E poi i cicli devono durare qualche anno no?
«Da noi un allenatore dura massimo 3 anni. Andatelo a dire a Wenger e Ferguson…»
E vero che il turn over della Roma è matematico?
«Ma no, è a scelta mia. La Roma degli ultimi anni giocava in 12-13, ma per campionato e Champions non basta. Lo stress da noi è alto, reggere 11 mesi la condizione ottimale impossibile, ecco spiegati anche i troppi infortuni. Lavoro per avere tanti giocatori ad alto livello. Chi va in panchina è comunque titolare. Certo poi devi scegliere e non è facile spiegarlo anche al calciatore che si sente sempre forte e in forma. Una domanda ora la faccio io: e la preparazione?»
Che vuol dire?
«Che se la preparazione era sbagliata quando perdevamo, lo è anche ora che vinciamo. Purtroppo solo il risultato mette tutti d´accordo, è la logica del pollice alto e del pollice verso, ma non va bene. Quindi più organizzazione e più campioni hai, meglio è».
A Roma è sempre processo.
«Si discute pure su 4-4-2 e rombo. Non è per quello che si vince o si perde».

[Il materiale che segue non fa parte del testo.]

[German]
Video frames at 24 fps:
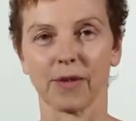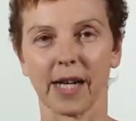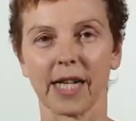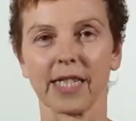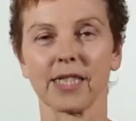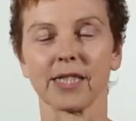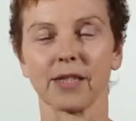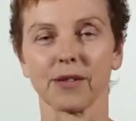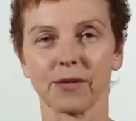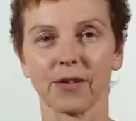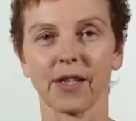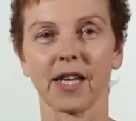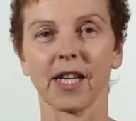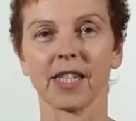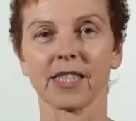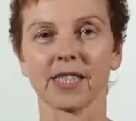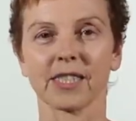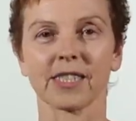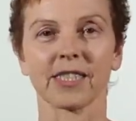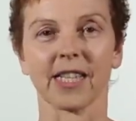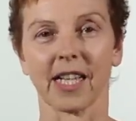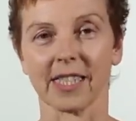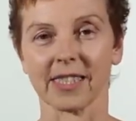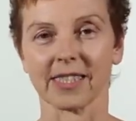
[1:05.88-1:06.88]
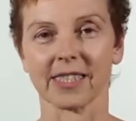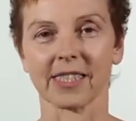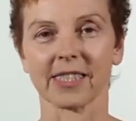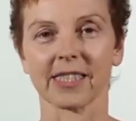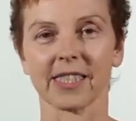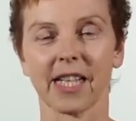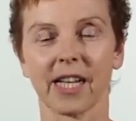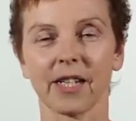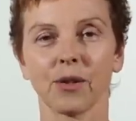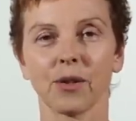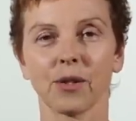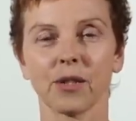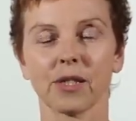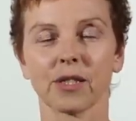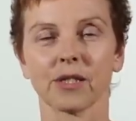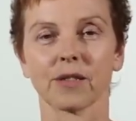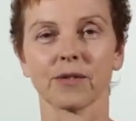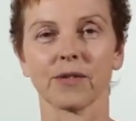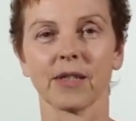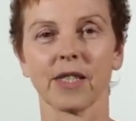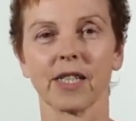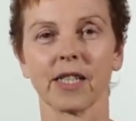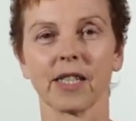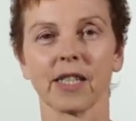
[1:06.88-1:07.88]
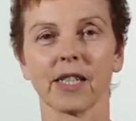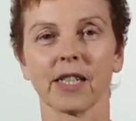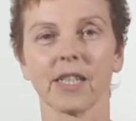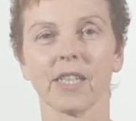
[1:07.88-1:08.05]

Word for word: weiterfährt. Das ist ein Holzweg.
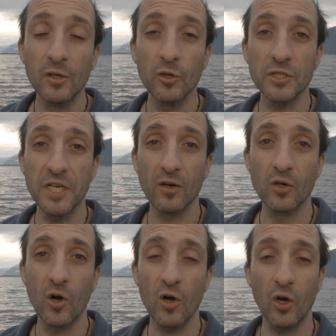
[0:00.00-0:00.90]
que j'ai
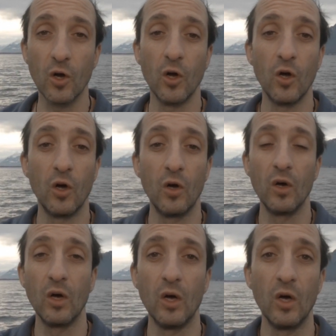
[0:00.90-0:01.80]
encore un,
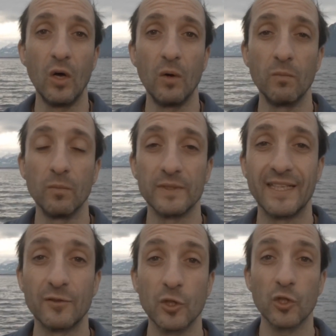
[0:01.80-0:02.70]
euh,
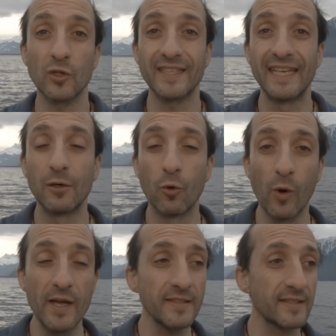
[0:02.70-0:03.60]
quelque chose qui
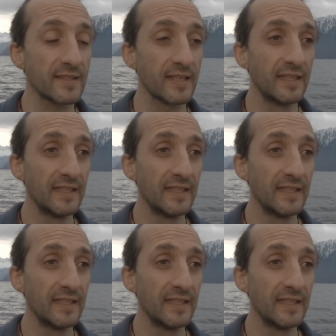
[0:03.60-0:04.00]
coince,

Si è detto spesso: faccia a faccia Totti-Ranieri e Totti alla Altafini.
«Mai stato ma nessuno ci crede, parole e colloqui tutti i giorni. Per Totti alla Altafini vale il discorso di prima, si cerca di volta in volta la miglior Roma possibile. In ogni caso ora che si è sbloccato siamo tutti più felici».
E Menez?
«Entusiasma il pubblico, ma deve ancora migliorare. Con lui sì che ci sono stati i faccia a faccia…»
E la storia delle 4 punte?
«Col Bayern è durata 7 minuti. L´avevo detto prima, brutto segno se devo utilizzarle tutte. Però capisco, un allenatore deve dare anche emozioni. Lo puoi fare se hai ali che tornano. Eto´o l´ha sempre fatto, anche nel Barcellona. Noi non abbiamo giocatori così. Vucinic ha fibre bianche, è uno scattista, non un fondista, non può fare avanti e indietro».
E poi Borriello, 9 gol.
«Non me lo aspettavo, è stato un bel regalo. Roma dai tempi di Batistuta non aveva un centravanti così».

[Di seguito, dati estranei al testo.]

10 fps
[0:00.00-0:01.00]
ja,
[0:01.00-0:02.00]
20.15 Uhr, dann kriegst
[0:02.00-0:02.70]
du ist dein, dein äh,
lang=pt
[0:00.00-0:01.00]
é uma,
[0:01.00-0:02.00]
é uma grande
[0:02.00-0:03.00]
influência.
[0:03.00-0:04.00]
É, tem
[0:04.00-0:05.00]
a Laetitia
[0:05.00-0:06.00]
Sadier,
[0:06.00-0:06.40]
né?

Si dice: attacco senza punti di riferimento e tre mediani a centrocampo.
«Certo, è così. Chi ha la palla è un punto di riferimento, chi non c´è l´ha fa la sorpresa. Penso a Perrotta, Brighi, Taddei. I tre mediani ci hanno dato una striscia positiva di 7 partite, i tre mediani sostengono gli attacchi pesanti: è così anche al Milan e al Palermo. E pure nel Napoli di Maradona, Careca e Giordano… Il rientro di Pizarro da noi o di Pirlo nel Milan non sconvolgerà le squadre, si troveranno nuovi equilibri».
Si riparla di scudetto.
«Per ora penso a fare un punto in più degli 80 dello scorso anno».
Il nuovo contratto lo vuole con americani, arabi o italiani?
«Quello che sarà va bene, da romano vorrei ringraziare con un campionato fantasmagorico. Se dovessi andar via non sarà un problema, se posso restare a guidare la squadra della mia città sarò felicissimo».